Theme and goals

Advances in storage and networking, and scale up in deployment of intelligent tutors, have led to an explosion of data available for analysis.  This expansion of raw material for analyses has taken place both in terms of columns and rows of data.  Columns of data refer to the number of variables available, and has expanded as more data are logged by tutors, and as more external sources of data are applied.  For example, if a researcher builds a series of student models for various cognitive (e.g. knowledge tracing) or behavioral (e.g. off-task detector) properties, that expands the number of columns available for analyses.  Another common method for greatly expanding the number of columns is to join two databases together; for example, one could relate to semantic properties words the student used in response to a question.  Increases in the number of rows are a result of recording datasets involving more students, or recording data at a finer-grain size.  For example, recording every student response rather than just summary data for the student.

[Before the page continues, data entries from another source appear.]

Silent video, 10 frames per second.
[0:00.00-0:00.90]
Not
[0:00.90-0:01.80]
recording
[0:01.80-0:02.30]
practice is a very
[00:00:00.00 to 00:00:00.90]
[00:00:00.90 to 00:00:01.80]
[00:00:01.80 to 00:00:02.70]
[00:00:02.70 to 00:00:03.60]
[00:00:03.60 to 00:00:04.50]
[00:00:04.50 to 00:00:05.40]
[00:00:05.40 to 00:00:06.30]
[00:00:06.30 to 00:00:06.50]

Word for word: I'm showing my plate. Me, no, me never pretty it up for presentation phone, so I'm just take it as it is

In general, both of these of trends are useful, and have greatly extended the scope and quality of analyses performed from data collected by ITS.  An increase in the number of columns means that researchers are now capable of testing many more hypotheses than they were capable of previously.  In addition, an increase in the number of rows results in greater statistical power, enabling greater sensitivity for detect small effects that may exist.  Although these advances have brought great benefits, there is also a definite cost in terms of an increase in the number of analyses that are reportable, but are of marginal utility and may even be false.

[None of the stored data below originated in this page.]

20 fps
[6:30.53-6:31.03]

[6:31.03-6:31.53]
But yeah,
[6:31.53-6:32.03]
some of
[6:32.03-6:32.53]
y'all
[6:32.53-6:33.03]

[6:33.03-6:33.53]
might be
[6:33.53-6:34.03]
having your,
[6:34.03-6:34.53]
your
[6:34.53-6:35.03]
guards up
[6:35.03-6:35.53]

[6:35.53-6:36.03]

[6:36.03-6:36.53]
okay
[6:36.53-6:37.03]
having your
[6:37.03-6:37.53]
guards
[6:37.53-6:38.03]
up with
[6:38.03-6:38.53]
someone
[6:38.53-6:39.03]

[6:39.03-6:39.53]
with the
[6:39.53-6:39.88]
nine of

The reason for concern is due to arithmetic.  First, as the number of columns grows, the number of testable relationships increases as columns2, since each new variable can be tested against all of the existing variables in the database.  Second, the ability to detect statistically “significant” effects increases with the number of rows, and increases according to sqrt(rows).  This two effects are additive, and result in a vast increase in the number of significant relationships one can discover from the collected data.  The problem arises when one considers the number of useful relationships in the data.  Many, many variables will correlate with each other just due to random chance, or due to being associated merely by sharing a common cause.  Discovering all of these chance associations is not exciting from a research standpoint, but by community standards, such results would be publishable, and it is not always immediately obvious from statistical hypothesis testing which results are of interest and which are not.  Simply put, we do not want to be in a community where researchers are reporting every effect they discover that has a small p-value.